Author: Thomas, Joseph T.; Chen, Qi; Gauger, Phillip C.; Giménez-Lirola, Luis G.; Sinha, Avanti; Harmon, Karen M.; Madson, Darin M.; Burrough, Eric R.; Magstadt, Drew R.; Salzbrenner, Holly M.; Welch, Michael W.; Yoon, Kyoung-Jin; Zimmerman, Jeffrey J.; Zhang, Jianqiang
Title: Effect of Porcine Epidemic Diarrhea Virus Infectious Doses on Infection Outcomes in Naïve Conventional Neonatal and Weaned Pigs Document date: 2015_10_6
ID: 1kjk404o_27
Snippet: Serum samples (N = 147) collected at 0, 7, 14, 21, and 28 DPI from the weaned pig study were tested for antibodies by the PEDV IFA assay following the previously described procedures [24] with modifications. For IFA plate preparation, confluent Vero cells grown in 96-well plates were inoculated with 100 μl/well of the U.S. PEDV prototype strain USA/IN19338/2013 at 1000 TCID 50 /ml and incubated at 37°C, with 5% CO 2 . Twenty four hours later, t.....
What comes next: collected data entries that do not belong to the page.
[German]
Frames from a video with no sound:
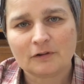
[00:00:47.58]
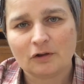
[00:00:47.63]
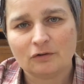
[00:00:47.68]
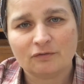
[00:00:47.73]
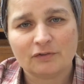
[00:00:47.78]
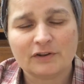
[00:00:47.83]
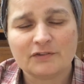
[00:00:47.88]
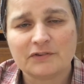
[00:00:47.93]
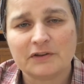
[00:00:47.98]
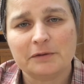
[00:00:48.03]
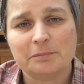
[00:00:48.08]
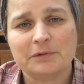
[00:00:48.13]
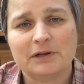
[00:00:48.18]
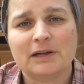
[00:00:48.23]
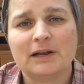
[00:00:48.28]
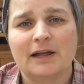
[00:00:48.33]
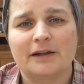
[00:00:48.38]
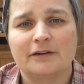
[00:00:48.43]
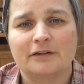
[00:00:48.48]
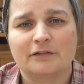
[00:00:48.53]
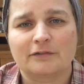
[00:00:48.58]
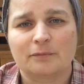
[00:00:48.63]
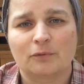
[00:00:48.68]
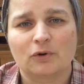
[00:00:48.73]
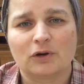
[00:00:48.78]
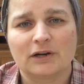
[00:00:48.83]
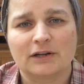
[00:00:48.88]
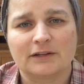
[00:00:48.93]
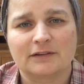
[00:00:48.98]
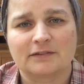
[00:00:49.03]
Und weil es eben ein kleiner
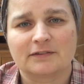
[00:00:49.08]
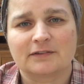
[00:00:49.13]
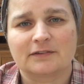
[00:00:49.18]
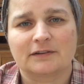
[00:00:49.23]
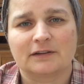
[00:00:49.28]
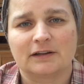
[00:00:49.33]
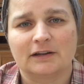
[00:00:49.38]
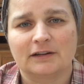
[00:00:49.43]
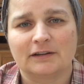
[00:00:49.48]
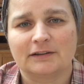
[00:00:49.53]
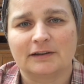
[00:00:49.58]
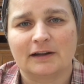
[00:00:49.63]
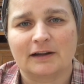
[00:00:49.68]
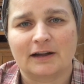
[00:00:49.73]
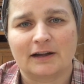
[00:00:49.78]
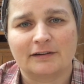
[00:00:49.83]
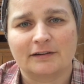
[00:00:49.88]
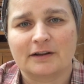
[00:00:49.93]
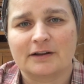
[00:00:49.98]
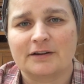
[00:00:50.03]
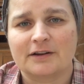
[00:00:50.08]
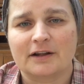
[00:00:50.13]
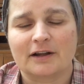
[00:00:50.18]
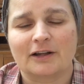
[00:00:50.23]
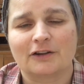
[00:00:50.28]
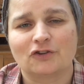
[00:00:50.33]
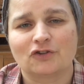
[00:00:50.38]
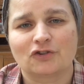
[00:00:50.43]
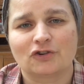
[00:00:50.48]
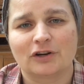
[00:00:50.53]
Zwuckel ist, äh, der kann dann da
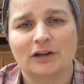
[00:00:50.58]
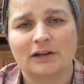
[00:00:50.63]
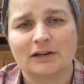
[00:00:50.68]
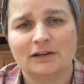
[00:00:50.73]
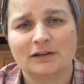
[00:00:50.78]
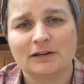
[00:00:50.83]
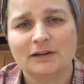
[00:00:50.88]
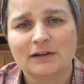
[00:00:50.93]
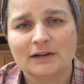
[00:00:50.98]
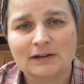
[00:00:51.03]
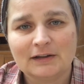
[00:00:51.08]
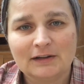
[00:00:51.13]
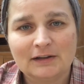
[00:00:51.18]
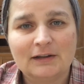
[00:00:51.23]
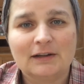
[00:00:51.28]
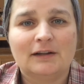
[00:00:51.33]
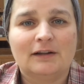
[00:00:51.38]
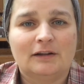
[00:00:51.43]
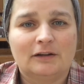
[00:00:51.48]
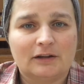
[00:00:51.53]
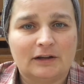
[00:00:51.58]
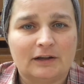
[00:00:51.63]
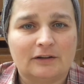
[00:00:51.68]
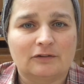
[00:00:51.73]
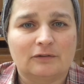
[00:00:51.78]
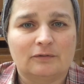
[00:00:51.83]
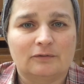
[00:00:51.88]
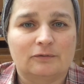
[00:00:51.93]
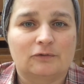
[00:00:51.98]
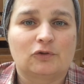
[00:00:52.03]
ganz schnell
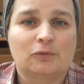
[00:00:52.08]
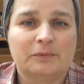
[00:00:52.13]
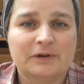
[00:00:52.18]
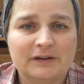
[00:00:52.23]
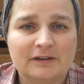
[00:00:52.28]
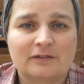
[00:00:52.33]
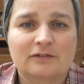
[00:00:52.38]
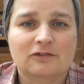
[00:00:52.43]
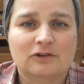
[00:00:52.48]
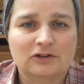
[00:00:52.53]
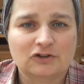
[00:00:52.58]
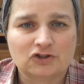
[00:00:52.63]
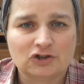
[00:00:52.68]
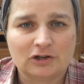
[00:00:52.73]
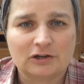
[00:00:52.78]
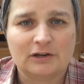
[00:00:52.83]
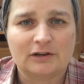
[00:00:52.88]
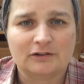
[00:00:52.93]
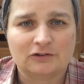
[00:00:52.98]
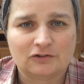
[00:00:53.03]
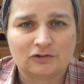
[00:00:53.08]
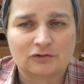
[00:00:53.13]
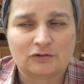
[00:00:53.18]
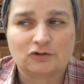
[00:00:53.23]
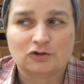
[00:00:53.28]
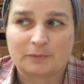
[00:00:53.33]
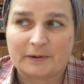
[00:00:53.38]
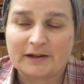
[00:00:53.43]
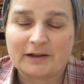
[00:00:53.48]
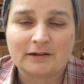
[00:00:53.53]
äh, zumindest äh, sch äh,
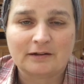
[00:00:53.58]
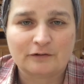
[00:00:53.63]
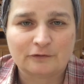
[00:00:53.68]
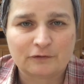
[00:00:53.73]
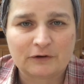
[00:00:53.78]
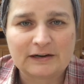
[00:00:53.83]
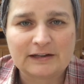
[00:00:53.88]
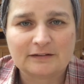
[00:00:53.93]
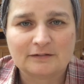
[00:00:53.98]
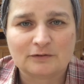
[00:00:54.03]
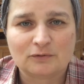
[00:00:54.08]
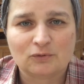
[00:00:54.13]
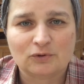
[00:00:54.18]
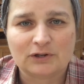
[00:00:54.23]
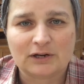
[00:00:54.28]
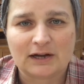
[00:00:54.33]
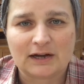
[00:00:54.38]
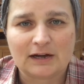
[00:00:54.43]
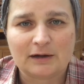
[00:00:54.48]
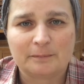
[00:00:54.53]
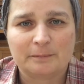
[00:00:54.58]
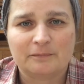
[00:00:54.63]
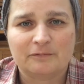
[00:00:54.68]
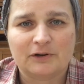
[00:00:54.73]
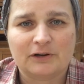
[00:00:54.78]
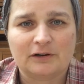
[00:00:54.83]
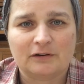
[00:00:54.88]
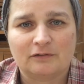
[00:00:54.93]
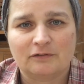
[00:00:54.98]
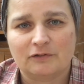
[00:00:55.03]
schwerere Verletzungen haben,
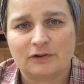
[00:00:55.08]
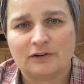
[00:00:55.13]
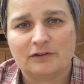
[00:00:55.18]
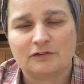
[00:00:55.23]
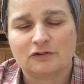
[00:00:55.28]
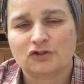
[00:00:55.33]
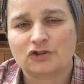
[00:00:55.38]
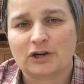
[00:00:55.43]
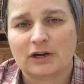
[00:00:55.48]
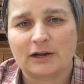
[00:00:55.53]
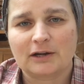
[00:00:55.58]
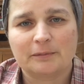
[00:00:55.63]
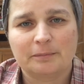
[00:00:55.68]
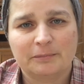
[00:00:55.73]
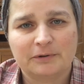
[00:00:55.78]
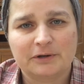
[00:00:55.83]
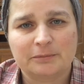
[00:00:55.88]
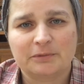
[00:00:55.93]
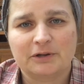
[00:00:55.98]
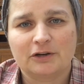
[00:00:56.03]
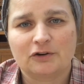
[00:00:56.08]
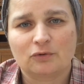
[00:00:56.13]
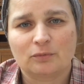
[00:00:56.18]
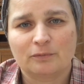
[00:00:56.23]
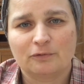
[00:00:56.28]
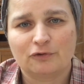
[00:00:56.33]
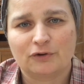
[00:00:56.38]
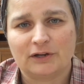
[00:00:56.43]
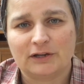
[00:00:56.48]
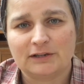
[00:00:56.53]
wenn, wenn dieser Schrank mit dem Kind
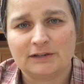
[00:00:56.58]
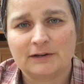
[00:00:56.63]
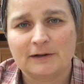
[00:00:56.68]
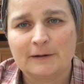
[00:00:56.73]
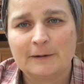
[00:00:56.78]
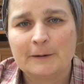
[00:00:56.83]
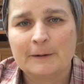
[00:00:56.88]
umfällt.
Document: Serum samples (N = 147) collected at 0, 7, 14, 21, and 28 DPI from the weaned pig study were tested for antibodies by the PEDV IFA assay following the previously described procedures [24] with modifications. For IFA plate preparation, confluent Vero cells grown in 96-well plates were inoculated with 100 μl/well of the U.S. PEDV prototype strain USA/IN19338/2013 at 1000 TCID 50 /ml and incubated at 37°C, with 5% CO 2 . Twenty four hours later, the inocula were removed and cells were fixed with cold 80% acetone for 10 min. Plates were air dried, sealed and stored at -80°C until use. Serum samples were serially two-fold diluted from 1:40 to 1:5120 in PBS, and 100μl of each diluted serum was added to each well of the IFA plates. After one hour incubation at 37°C, the sera were removed and plates rinsed twice with PBS. Then 60μl/well of 1:50 diluted goat anti-swine IgG (γ) antibody conjugated with FITC (Kirkegaard & Perry Laboratories, Inc., Gaithersburg, Maryland) was added to each well and incubated at 37°C for 1 h. Plates were then rinsed twice with distilled water and cell staining was examined under a fluorescent microscope. A positive signal at a serum dilution of 1:40 or higher was considered to be IFA antibody positive.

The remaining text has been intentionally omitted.